- PROMPT -
When you output the records, match them exactly and omit any picture they include.

START SOURCE DATA

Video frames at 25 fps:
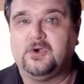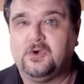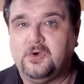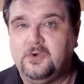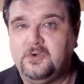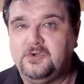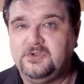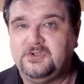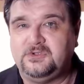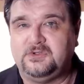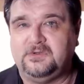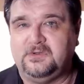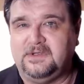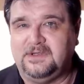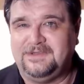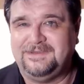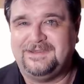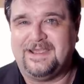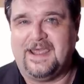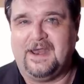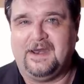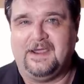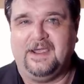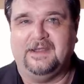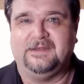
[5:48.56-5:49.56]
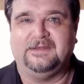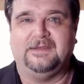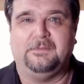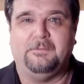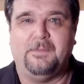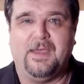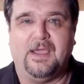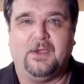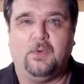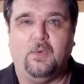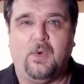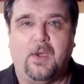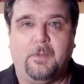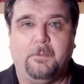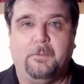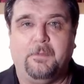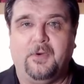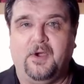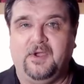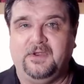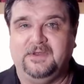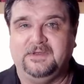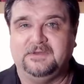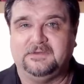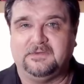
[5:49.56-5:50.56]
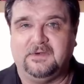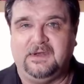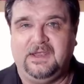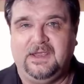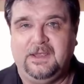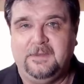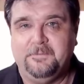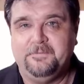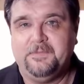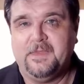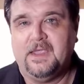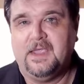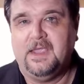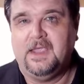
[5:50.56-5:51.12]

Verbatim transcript: cruise to the target Mach 1.3,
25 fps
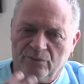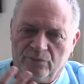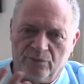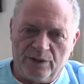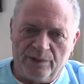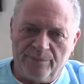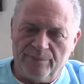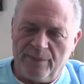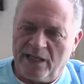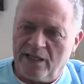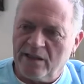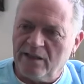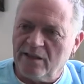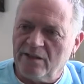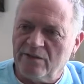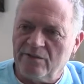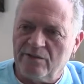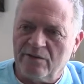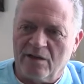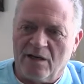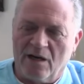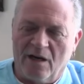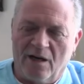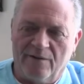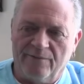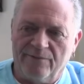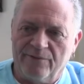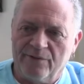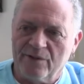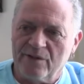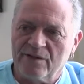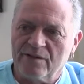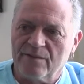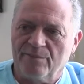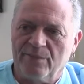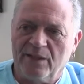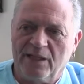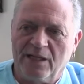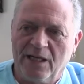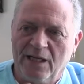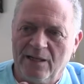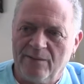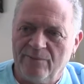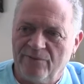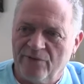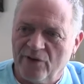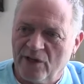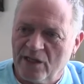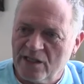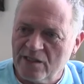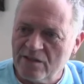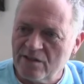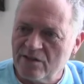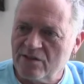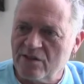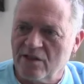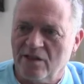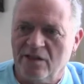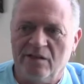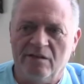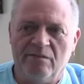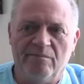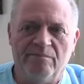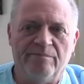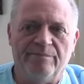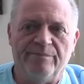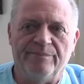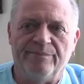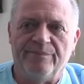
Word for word: we met at conference and became friends and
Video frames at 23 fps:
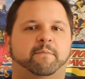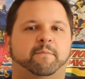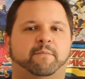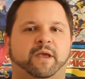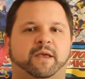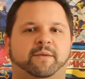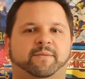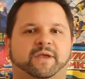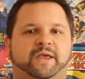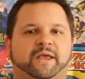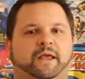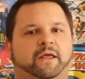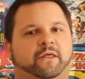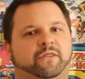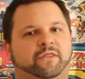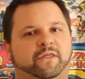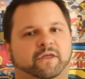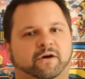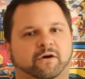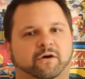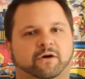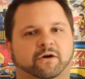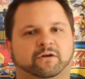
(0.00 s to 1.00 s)
Maybe
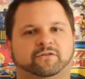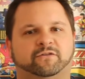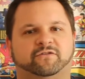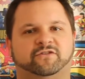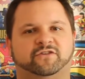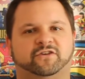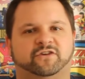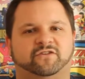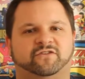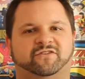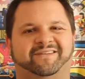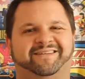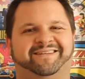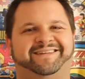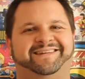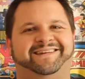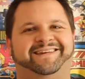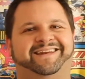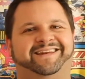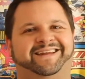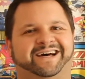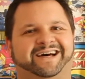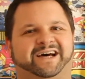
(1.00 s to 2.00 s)
the art's just
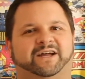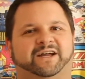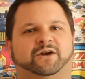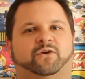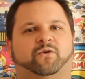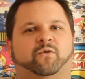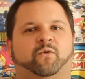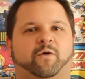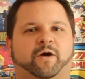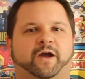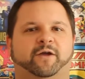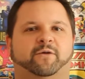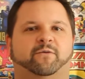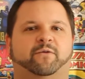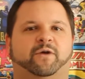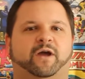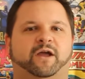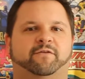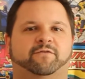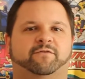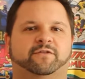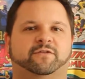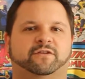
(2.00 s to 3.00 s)
not quite
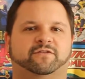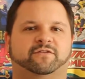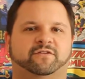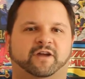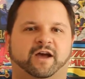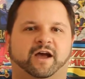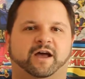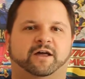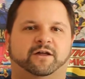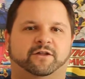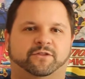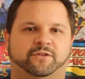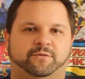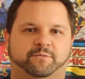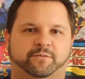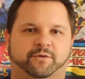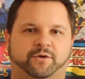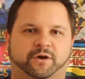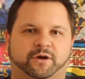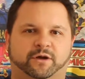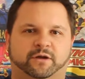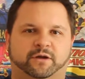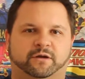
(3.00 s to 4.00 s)
right for the style of the
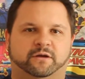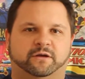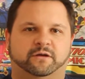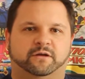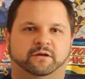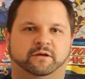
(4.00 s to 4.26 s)
book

END SOURCE DATA

- ANSWER -
Video frames at 25 fps:
[5:48.56-5:49.56]
[5:49.56-5:50.56]
[5:50.56-5:51.12]

Verbatim transcript: cruise to the target Mach 1.3,
25 fps
Word for word: we met at conference and became friends and
Video frames at 23 fps:
(0.00 s to 1.00 s)
Maybe
(1.00 s to 2.00 s)
the art's just
(2.00 s to 3.00 s)
not quite
(3.00 s to 4.00 s)
right for the style of the
(4.00 s to 4.26 s)
book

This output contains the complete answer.